Why can’t each individual or a collection of individuals buy up their own debt in the secondary debt market like Strike Debt did for pennies on the dollar and pay it off?
Thanks for this, Rich. I think the idea of a debtors union is awesome. If enough of us pledged not to pay our loans back, it could be crippling for the whole system.
Thanks Will!
I am a 32 year old therapist and artist in Canada with debt, guilt, shame, anxiety, depression, anger…I’ve recently decided to leave my work to re-wild, be a greater part of the resistance and find positive communities with real-life alternatives to the machine of work- eat-sleep.
So thank you for sharing your experiences and thoughts. Please keep sharing so myself and others can contibue to learn from and be inspired by your journey.
Thank you very much for the encouragement, Derek. I wish you the very best of luck as you enter the next stage in your life. I know it can be scary to make the leap, but I’ve found it completely possible and mostly joyful (there’s some anxiety sometimes, but much less than to borrow your phrase the “machine of work-eat-sleep”).

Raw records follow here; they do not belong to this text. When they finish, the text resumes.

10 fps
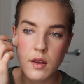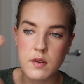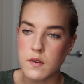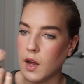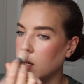
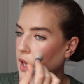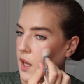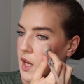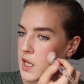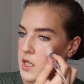
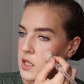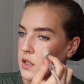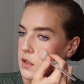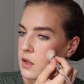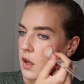Sunkissed
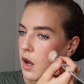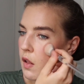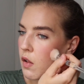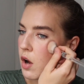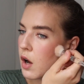
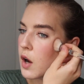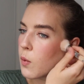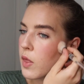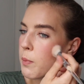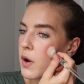along
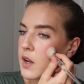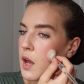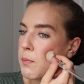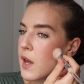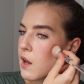with
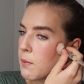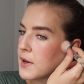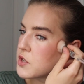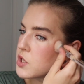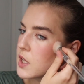Bondi Bae on
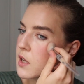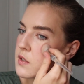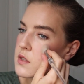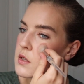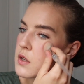my cheeks,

Thank you for this article, Will.
I am recently unemployed and am running out of money at this point, but have no debt and am completely free to dedicate myself to the cause. Do you have any advice on how and where someone just starting out can begin to make a difference?
Ally, this is a very important question that you’re asking. One of my favorite environmental writers, Derrick Jensen, answers your question like this, “Ask yourself: what are the most pressing problems I can help to solve using the gifts that are unique to me in all the universe?”
I think another way to say this is to find what you love to do more than anything else in the world, and then use that passion to protect your land base. My passion, for example, is writing. I love writing and write for hours everyday, so I try to use my writing in defense of the land.
I would also add that it’s important that we organize. We need a serious resistance movement that concentrates efforts in a strategic manner. I personally am a member of Deep Green Resistance. http://deepgreenresistance.org/en/
I would love to hear how this goes for you.
I have over $73,000 in student debt from the last year of my undergraduate through my 3 years in policy studies, plus one loan for my child’s art school. I would love to have a job where those debts are forgiven but those jobs are hard to come by. If all my years in volunteering with nonprofits counted I would be golden! I did use the Obama plan to erase some of the fees and consolidated which helps with the overall monthly cost. Other than that I can do nothing else.